Starting with the line that holds "Video frames at" and stopping after the line that holds "(0.00 s to 2.75 s)", repeat the lines below word for word, without the pictures.

--- RECORDS FOR THE EXERCISE ---

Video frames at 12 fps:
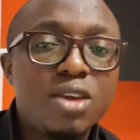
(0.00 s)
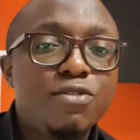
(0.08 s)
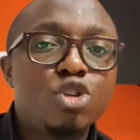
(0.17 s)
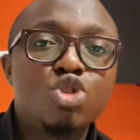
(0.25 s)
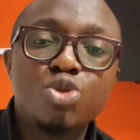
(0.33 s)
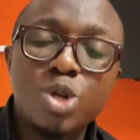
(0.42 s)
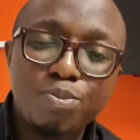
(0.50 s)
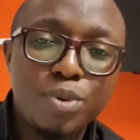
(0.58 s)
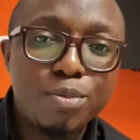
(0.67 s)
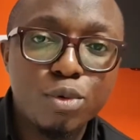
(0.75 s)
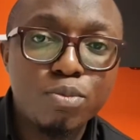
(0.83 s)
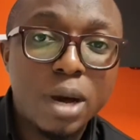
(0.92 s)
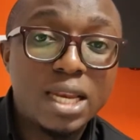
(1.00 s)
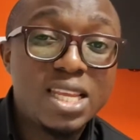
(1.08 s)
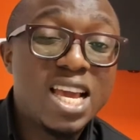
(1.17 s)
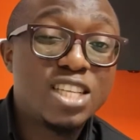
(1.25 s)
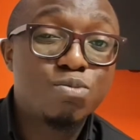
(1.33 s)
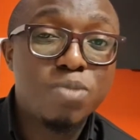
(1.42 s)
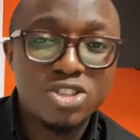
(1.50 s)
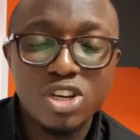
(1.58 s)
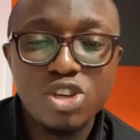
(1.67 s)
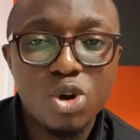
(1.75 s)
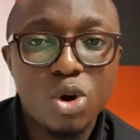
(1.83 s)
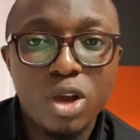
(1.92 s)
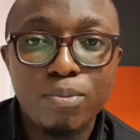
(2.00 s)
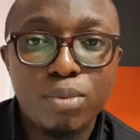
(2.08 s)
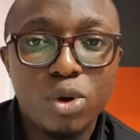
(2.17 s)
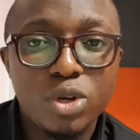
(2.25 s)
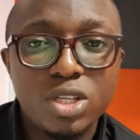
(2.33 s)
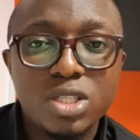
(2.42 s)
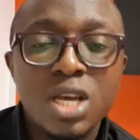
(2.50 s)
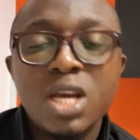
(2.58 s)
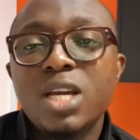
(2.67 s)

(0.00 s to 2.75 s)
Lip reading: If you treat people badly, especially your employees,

---
--- RECORDS FOR THE EXERCISE ---

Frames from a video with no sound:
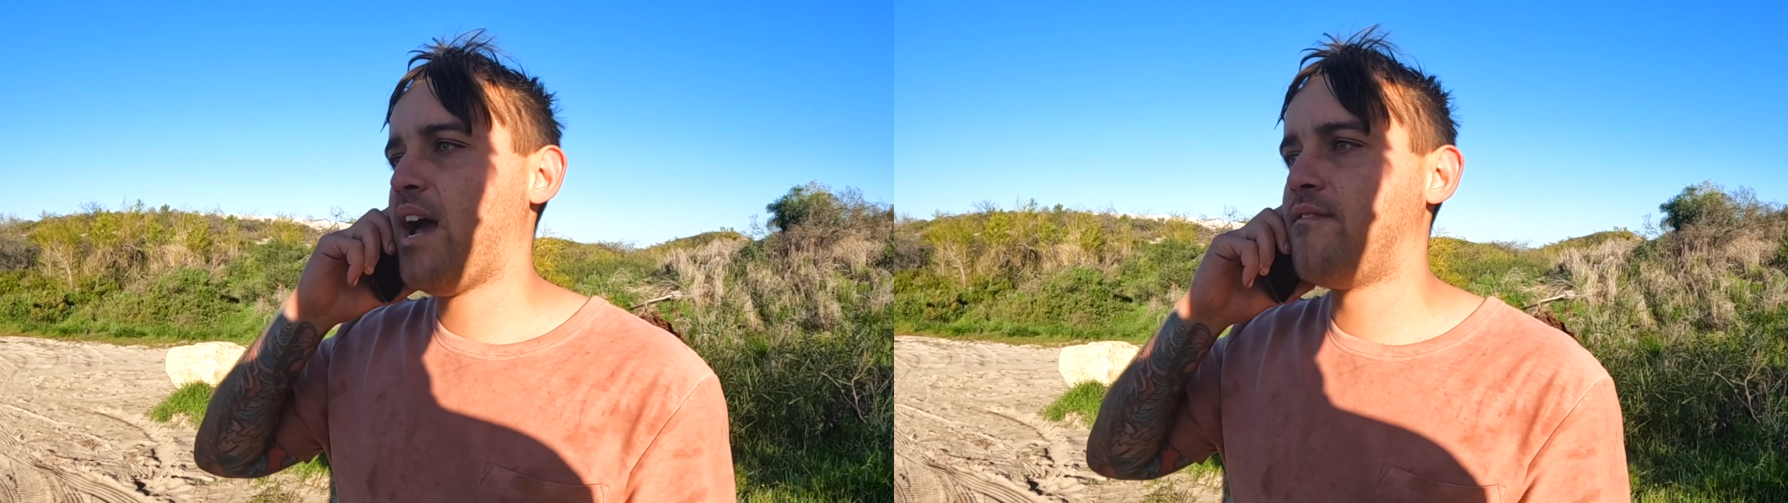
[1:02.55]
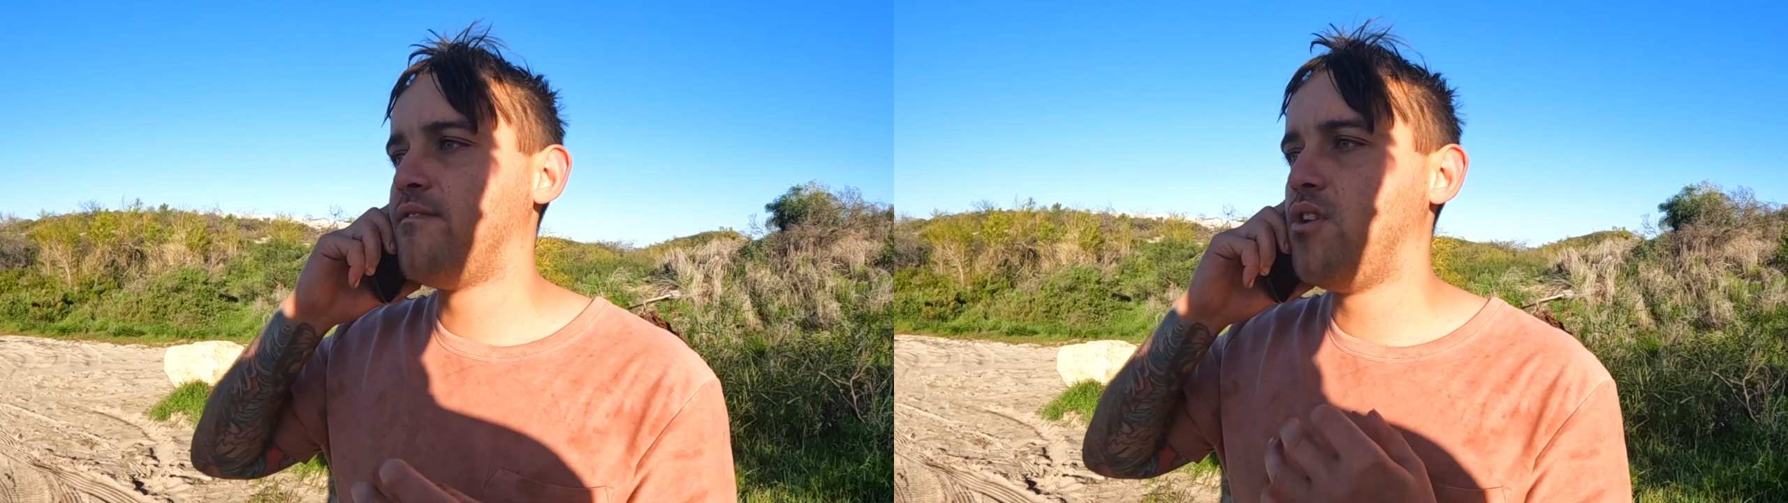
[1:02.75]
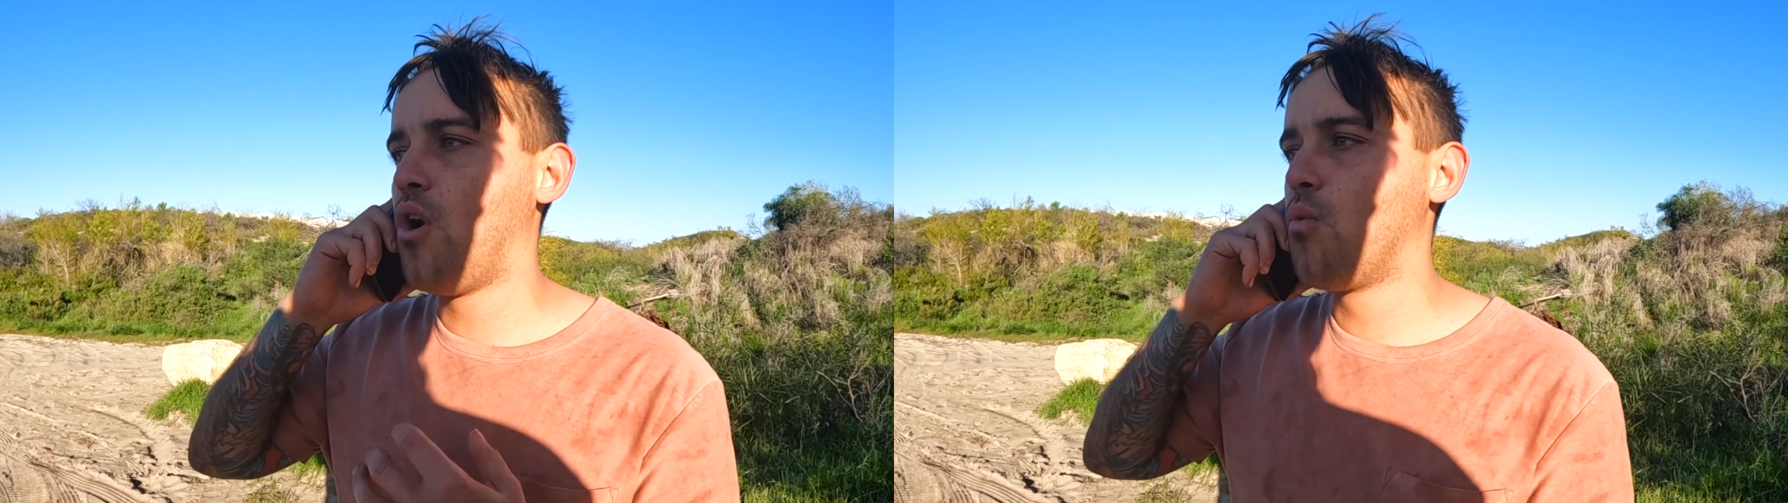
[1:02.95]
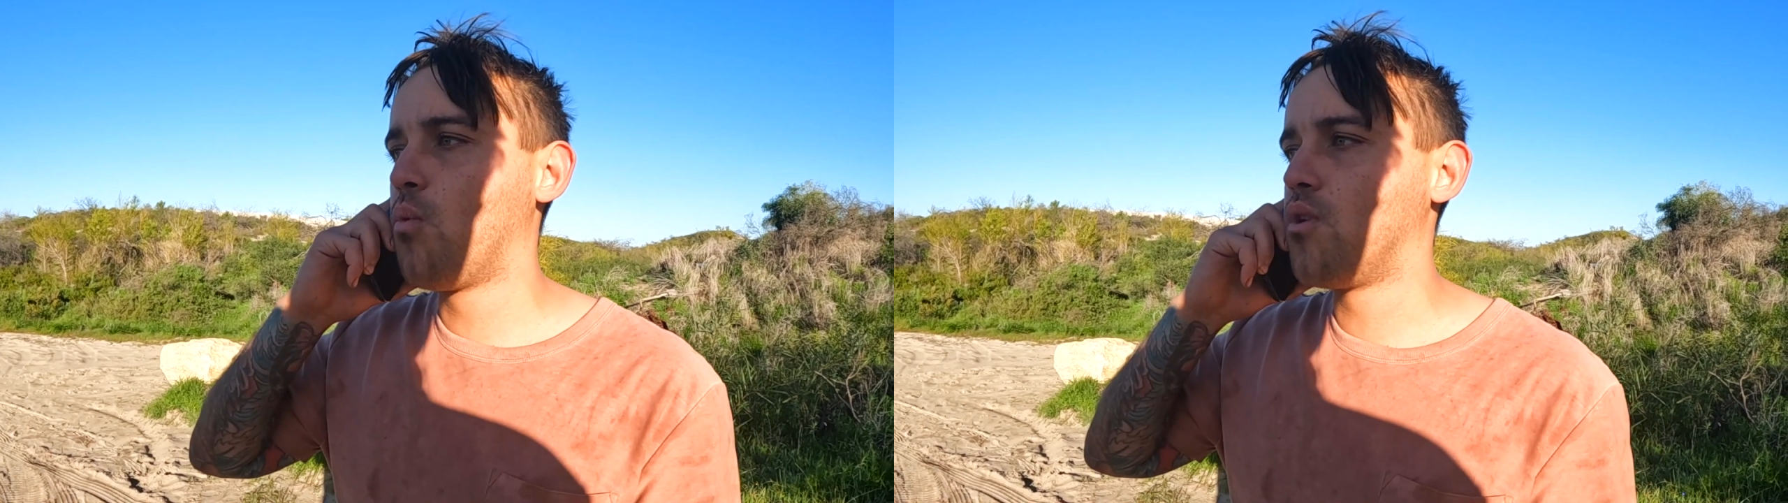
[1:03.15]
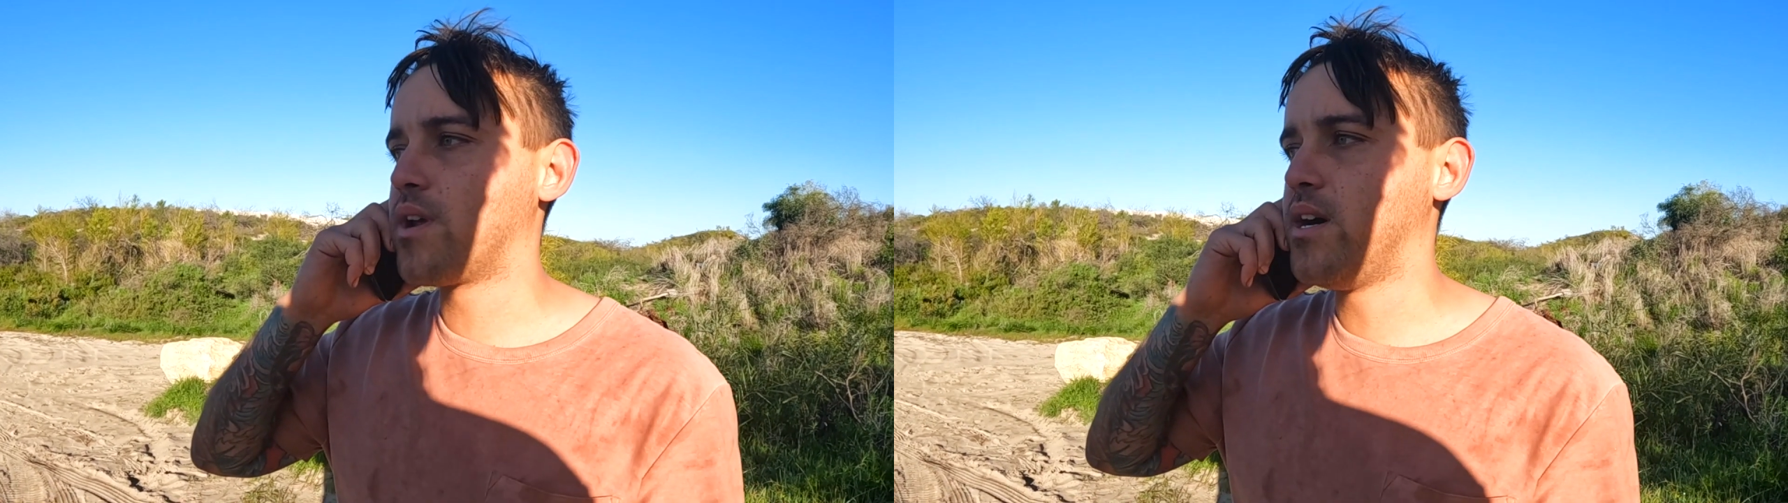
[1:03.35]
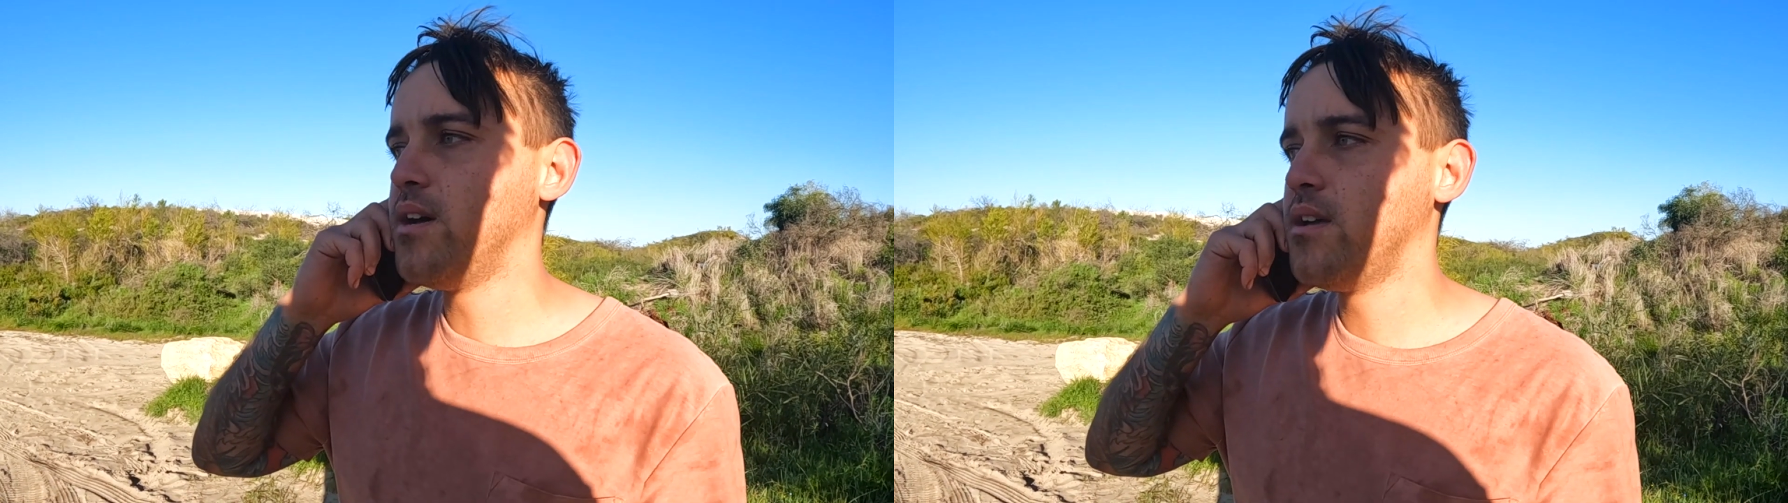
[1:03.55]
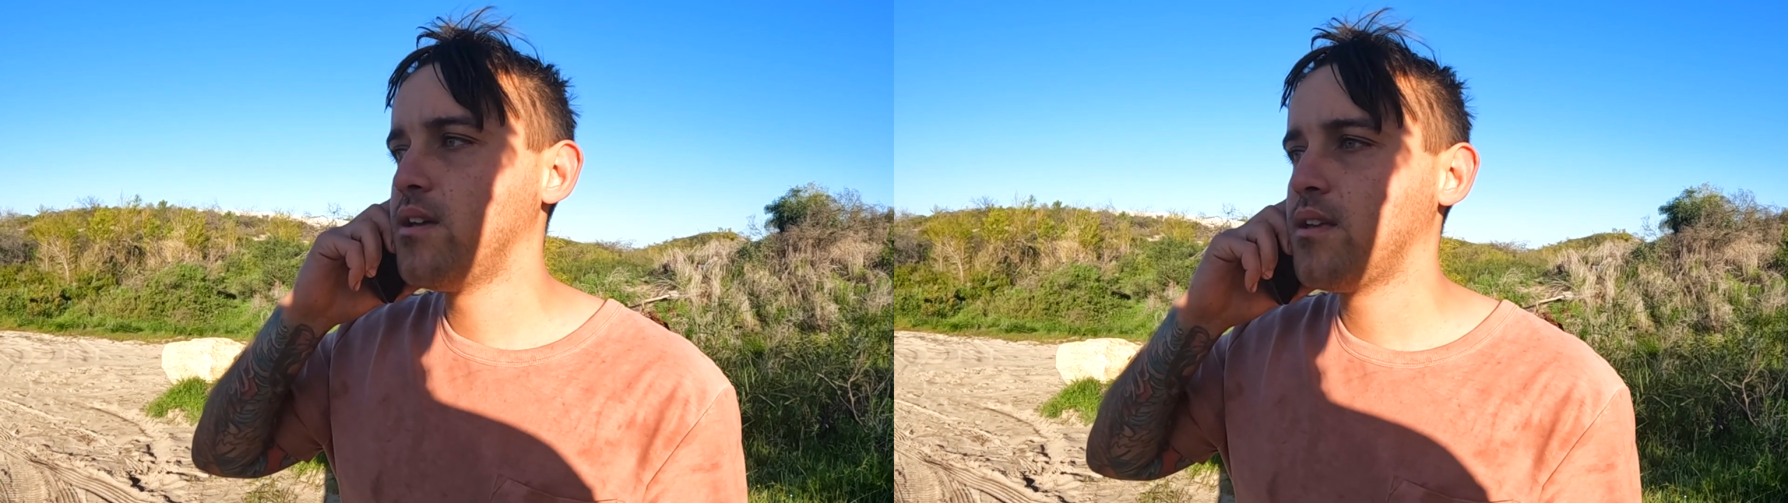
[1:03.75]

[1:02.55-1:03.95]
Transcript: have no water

---

WORKED SOLUTION:
Video frames at 12 fps:
(0.00 s)
(0.08 s)
(0.17 s)
(0.25 s)
(0.33 s)
(0.42 s)
(0.50 s)
(0.58 s)
(0.67 s)
(0.75 s)
(0.83 s)
(0.92 s)
(1.00 s)
(1.08 s)
(1.17 s)
(1.25 s)
(1.33 s)
(1.42 s)
(1.50 s)
(1.58 s)
(1.67 s)
(1.75 s)
(1.83 s)
(1.92 s)
(2.00 s)
(2.08 s)
(2.17 s)
(2.25 s)
(2.33 s)
(2.42 s)
(2.50 s)
(2.58 s)
(2.67 s)

(0.00 s to 2.75 s)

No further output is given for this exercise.